OPINION

Reagan's Enduring Legacy of Silence


The Empty Closet | July 1, 2004
By Sebastian White

It seems eerily ironic that former President Ronald Reagan died when he did, on the fifth of June, for exactly 24 years earlier, former Secretary of State Henry Kissinger, stumping for then-candidate Reagan during a fundraising swing through Rochester, told a gathering of 800 local Republicans that President Jimmy Carter’s policies had put the nation on the cusp of "irreversible disaster."

In the aftermath of President Reagan’s death, a firestorm has erupted around the mainstream media and its (mostly) positive coverage of his enduring political legacy.  While Reagan boosters tout his contributions to the fall of communism and a drastic reduction of America's tax burden, his innumerable critics contend an incomplete record is being lauded, one that omits grave realities of his administration’s policies.

As our emotional and temporal distance from Reagan’s death and his deeply emotional sunset interment move further from our consciousness, the mainstream and LGBT press are taking more liberty—rightfully so—by critically examining Reagan’s response to the AIDS epidemic, a public health crisis that emerged during his presidency and which some perceive to be his administration’s own "irreversible disaster."

While the world watched Reagan's funeral cortege snake its way along the hilly southern California coastline, the topic of conversation at a crowded rooftop gathering in Boston’s predominantly gay South End neighborhood was, predictably, Reagan on AIDS.  In a paroxysm of frustration shared by so many who felt Reagan didn’t do enough to prevent the spread of the disease, one guest said of the Gipper, only half tongue-in-cheek, "they can’t get him in the ground fast enough."

Not surprisingly, her comment was especially well received among many of the older party guests, those who witnessed the devastating death toll when AIDS first surfaced.  But it would be irresponsible to project full blame onto Reagan for the epidemic that today grips the lives of an estimated 40 million people worldwide.  Still, it's undeniable that his inaction did hamper efforts to contain, or at least slow, the virus in its early years when open discourse and an unwavering infusion of cold hard cash were desperately needed in the search for answers. 

By failing to position itself as a leader in the fight against AIDS, the Reagan administration also reinforced the public perception that the disease merited little concern since it only affected people living on the fringes of society, those for whom we should care little: gay men (the perverse), injection drug users (the self-indulgently weak), and Haitian immigrants (the hopelessly poor). 

Reagan's administration’s fears, and a nation's lack of information, were evident in 1980s public opinion polls in which one-quarter to one-third of Americans either expressed support for quarantining people with AIDS, or said they were concerned about the impact of allowing children with AIDS in the public schools. 

Looking at the complex and ever-changing virology that characterizes today's race for a cure, Reagan's inaction and his apparent inability to even utter the condition's name in public until mid-1987, six years after the first cases were reported in the New York Times and after thousands had died and even more had been infected, was a crushingly sad setback. 

But even when President Reagan finally acted on AIDS issues, thanks to the gathering pressure from gay men and from the public health community, his credibility had been sullied and he was never able to shake his image as a compassionless conservative.  The first Presidential Commission on the HIV Epidemic, created in 1987, did not include a single gay man, despite the fact that 75% of those infected at the time of committee's inception were gay.  It took a concerted backlash before that panel gave in to demands from the gay community to expand and more accurately represent affected communities.

Assertions that Reagan cared little about the growing AIDS crisis have only been strengthened in recent years by reports that his Surgeon General, Dr.

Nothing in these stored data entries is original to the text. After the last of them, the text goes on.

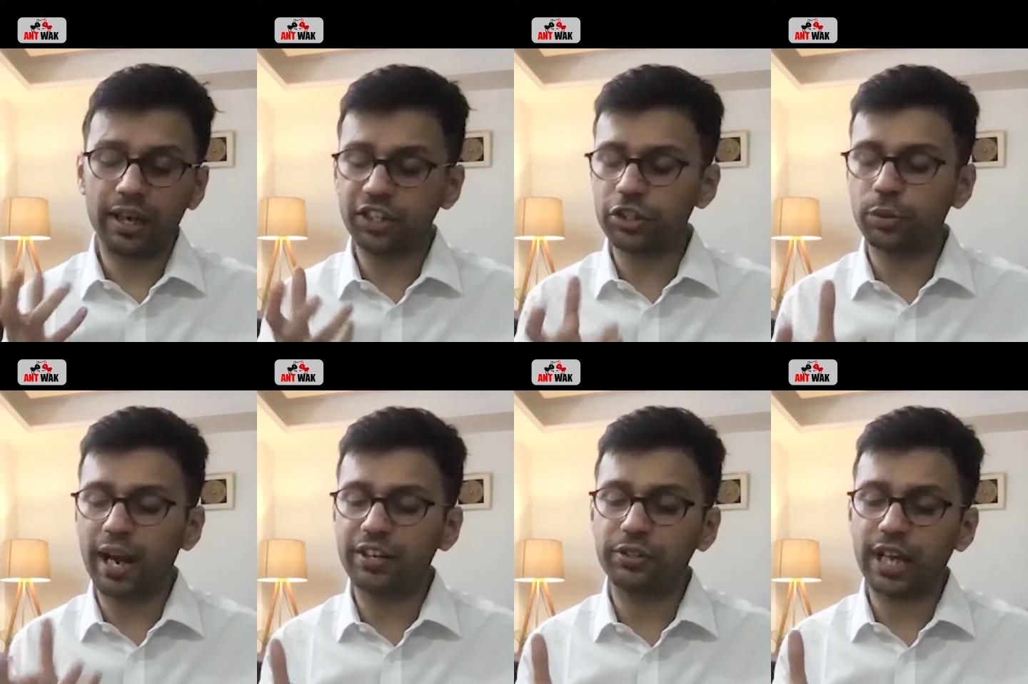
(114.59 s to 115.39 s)
just to
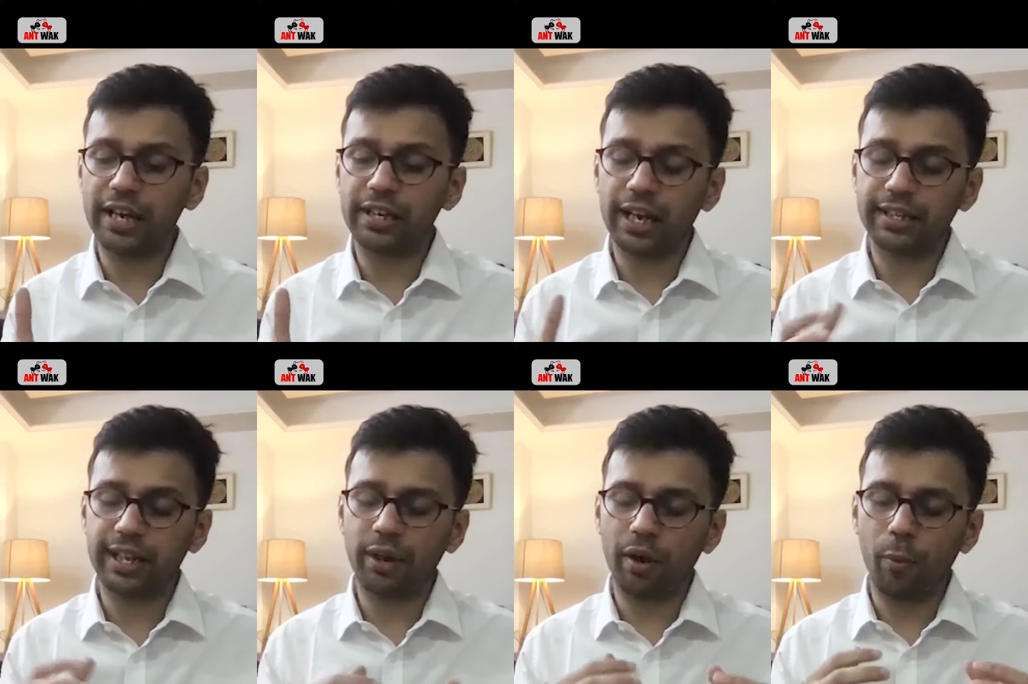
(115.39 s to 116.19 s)
add to that, I
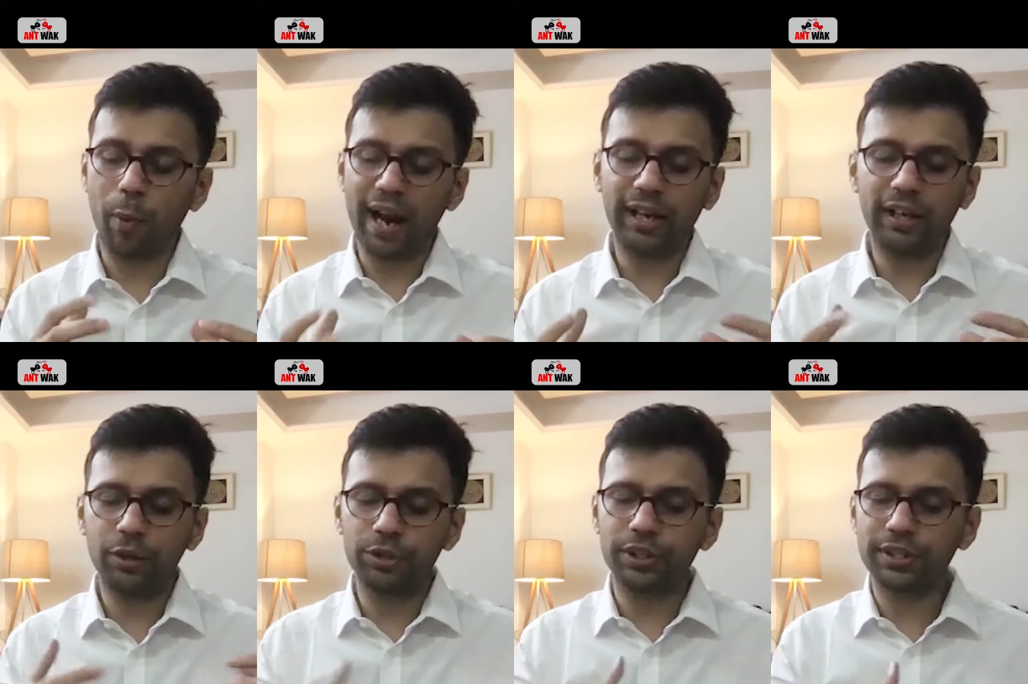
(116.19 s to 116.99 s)
think while
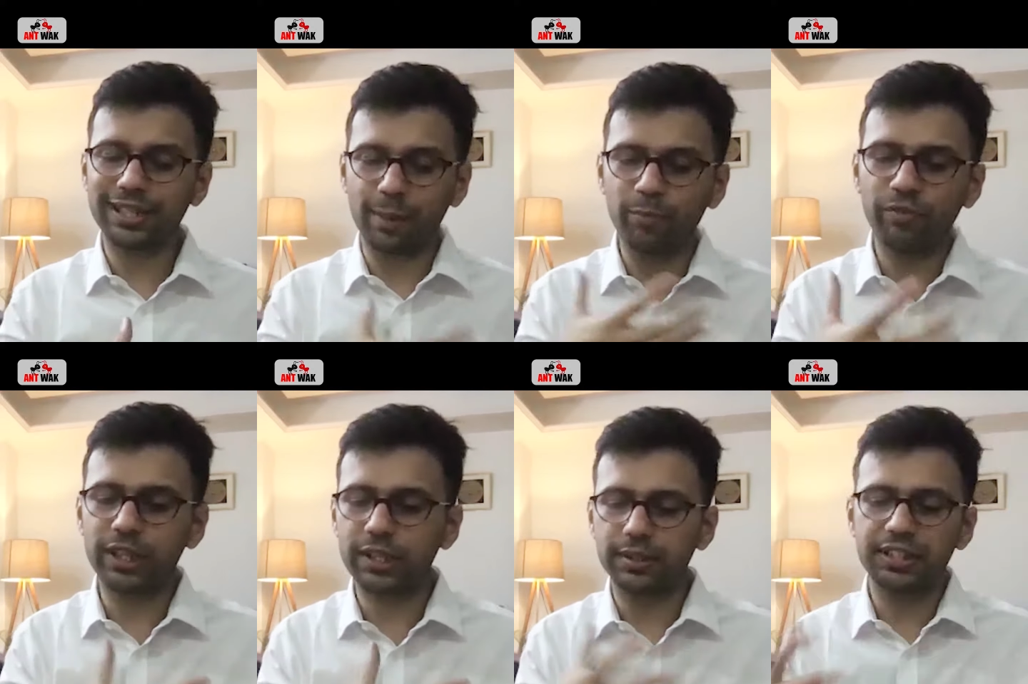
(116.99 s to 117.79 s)
users come with
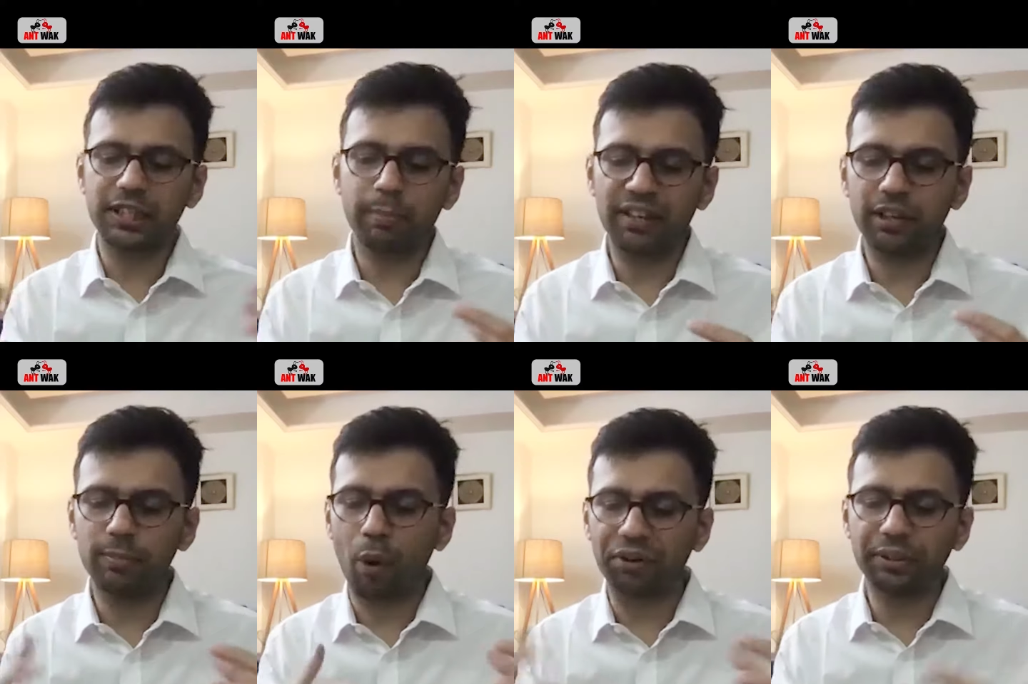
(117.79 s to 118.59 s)
a certain mental
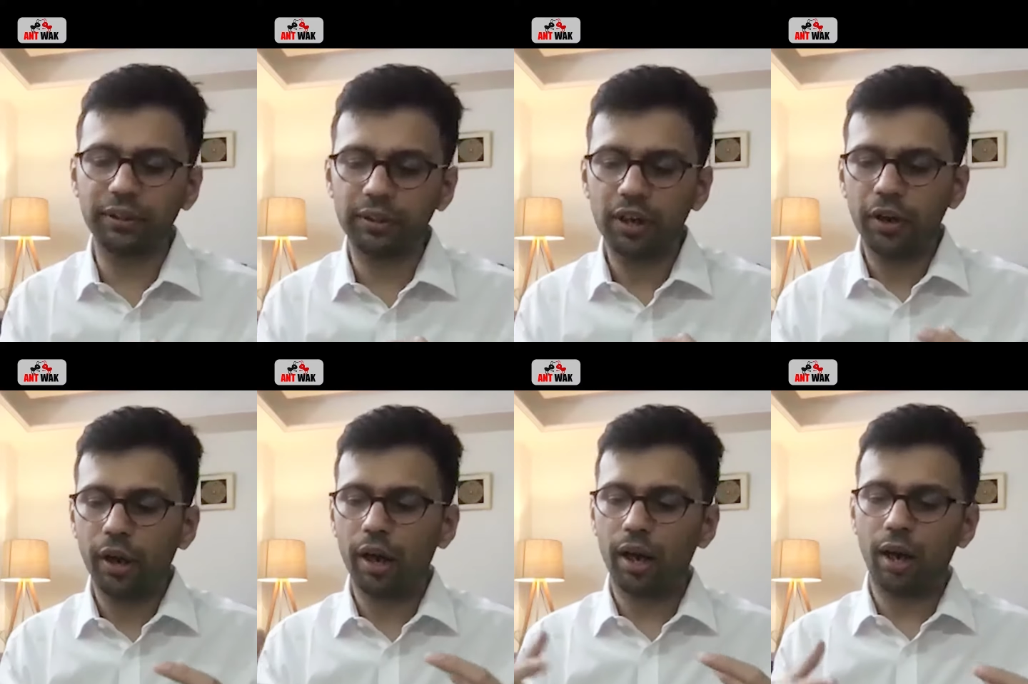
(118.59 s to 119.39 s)
model
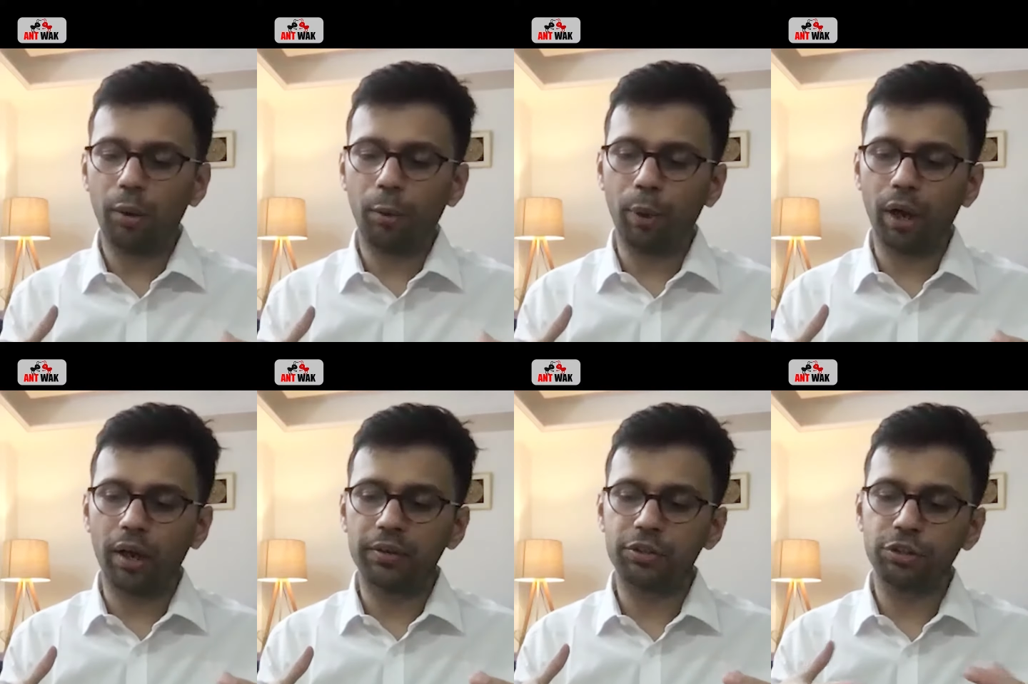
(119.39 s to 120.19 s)

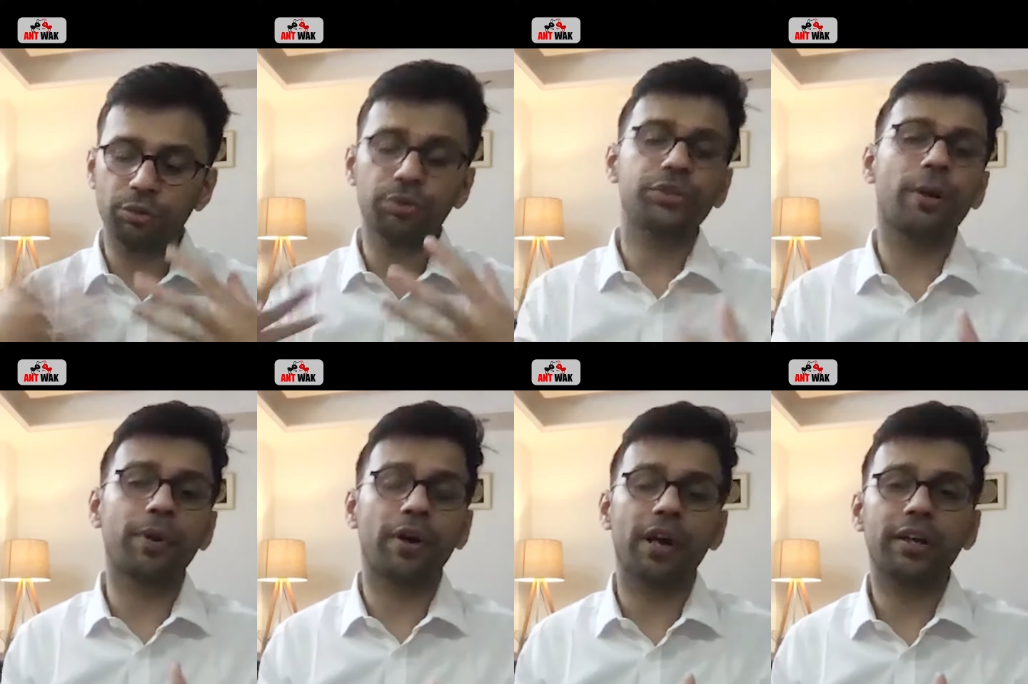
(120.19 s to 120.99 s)
to use your
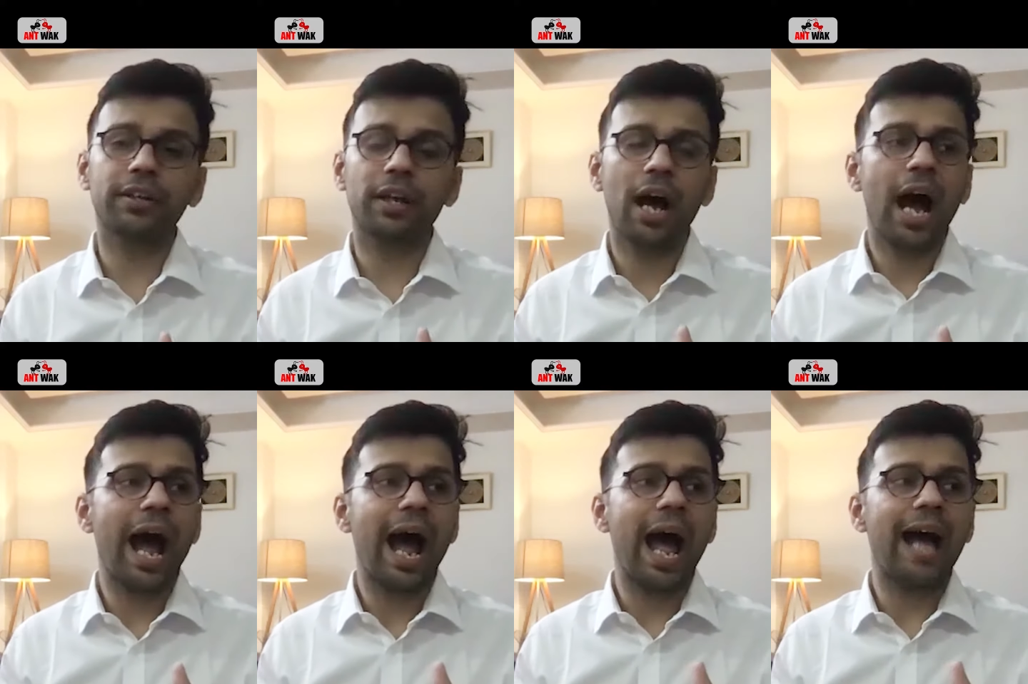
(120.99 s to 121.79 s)
product,
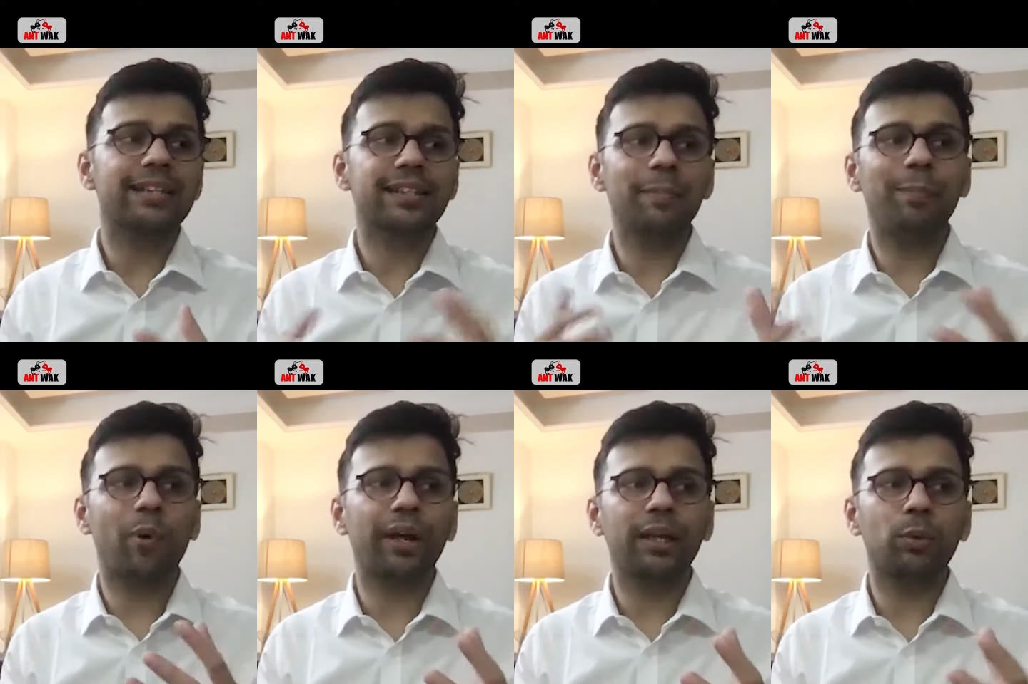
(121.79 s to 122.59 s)
at some
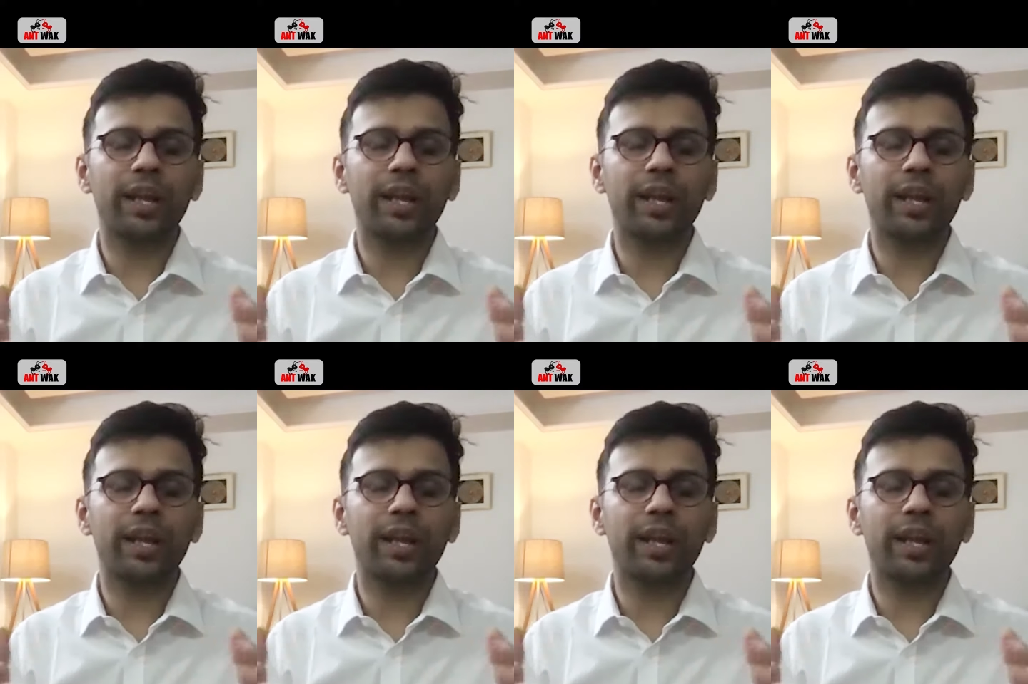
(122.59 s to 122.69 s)
point when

C. Everett Koop, couldn't get an audience at the socially conservative White House to discuss the matter. Koop has been quoted as saying that behind closed doors, the feeling in the administration was that people with AIDS were "only getting what they justly deserve."

AIDS truly was—and continues to be—a political fight for hearts and minds, one that Koop sadly lost in those early years. 

Reagan’s "silence was deafening," according to Mervyn Silverman, director of San Francisco's Department of Public Health during the 1980s.  It’s unsurprising, then, that for many people, Reagan’s enduring legacy won’t necessarily be his efforts to loosen the grip of communism around the world, his controversial "Reaganomics," or his backpedaling on civil rights. 

In the words of Allen White, a San Francisco writer, "history may ultimately judge his presidency by the thousands who have and will die of AIDS."

Indeed, it will be up to the future generations to establish for themselves what Reagan meant for America and for the world, and to examine carefully whether AIDS really had to become an "irreversible disaster"—both medically and politically—that it became under the aegis of the intriguing character who rose from rags to Hollywood riches to become America's 40th president.